At the Jerwood Theatre Upstairs, starting Oct. 11, Nobel laureate Harold Pinter is to star in the Court’s revival of Beckett’s Krapp’s Last Tape, directed by Ian Rickson. Downstairs the mainstage is host to Terry Johnson’s (Hitchcock Blonde, Hysteria) new work Piano/Forte (from Sept. 14) for which the author will direct Reilly (Sexual Perversity in Chicago, After Miss Julie) and Witt, who was first seen in London in LaBute’s The Shape of Things.

Echoing the Court’s early seventies, collaboratively written Lay By and England’s Ireland, is a new work about identity fraud called Catch (from Dec. 1) by April de Angelis, Stella Feehily, Tanika Gupta, Chloe Moss and Laura Wade.

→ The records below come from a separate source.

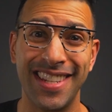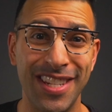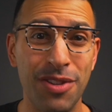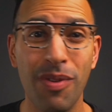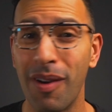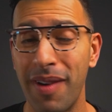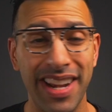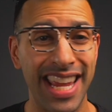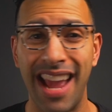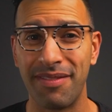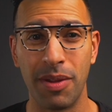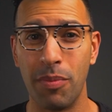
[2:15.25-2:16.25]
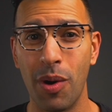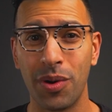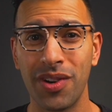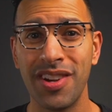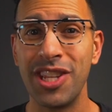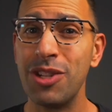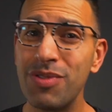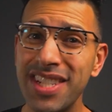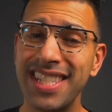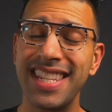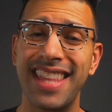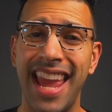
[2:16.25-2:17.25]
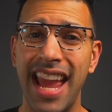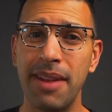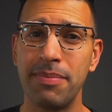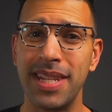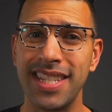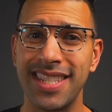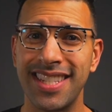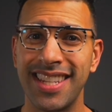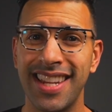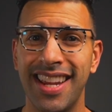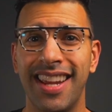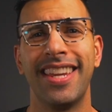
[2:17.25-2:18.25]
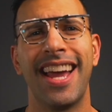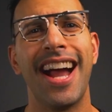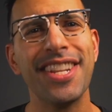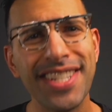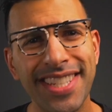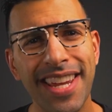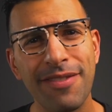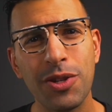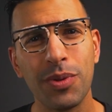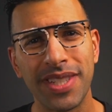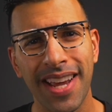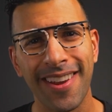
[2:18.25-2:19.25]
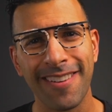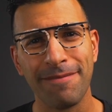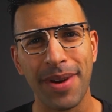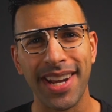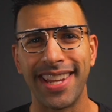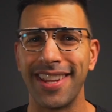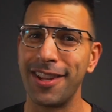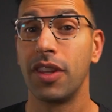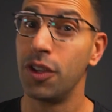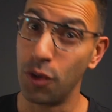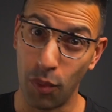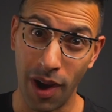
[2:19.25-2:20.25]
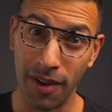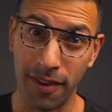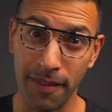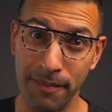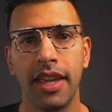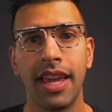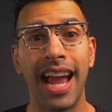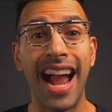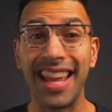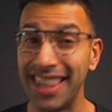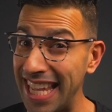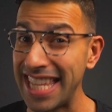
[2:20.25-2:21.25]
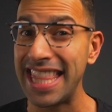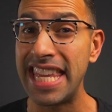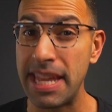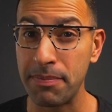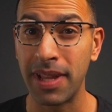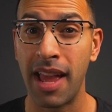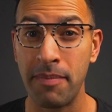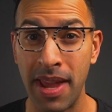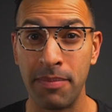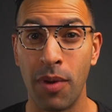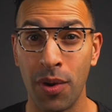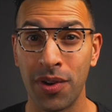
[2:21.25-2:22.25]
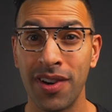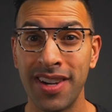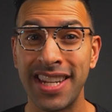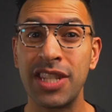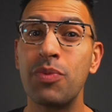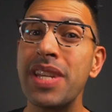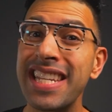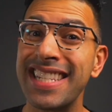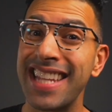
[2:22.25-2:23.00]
You already have the motor, you just need the handpiece. I just saved you a ton of money. You're welcome. I like the implant med motor because we can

That’s followed by the premiere of Caryl Churchill’s (A Number, Far Away, Top Girls) highly anticipated Drunk Enough to Say I Love You?, which opens Nov. 10. Royal Court associate director James Macdonald will helm the production, which is presented in association with New York’s Public Theater.

The season finishes with Ian Rickson’s final production for the court as artistic director with Chekhov’s The Seagull, from Jan. 18, 2007. Thomas makes her third appearance on the London stage when she takes on the role of Arkadina. Crook, best known in Britain from television’s “The Office” and internationally from the “Pirates of the Caribbean” movies, will play her angst-ridden son Konstantin.

The production features a translation by Christopher Hampton whose 2003 version of Three Sisters starred Thomas as Masha.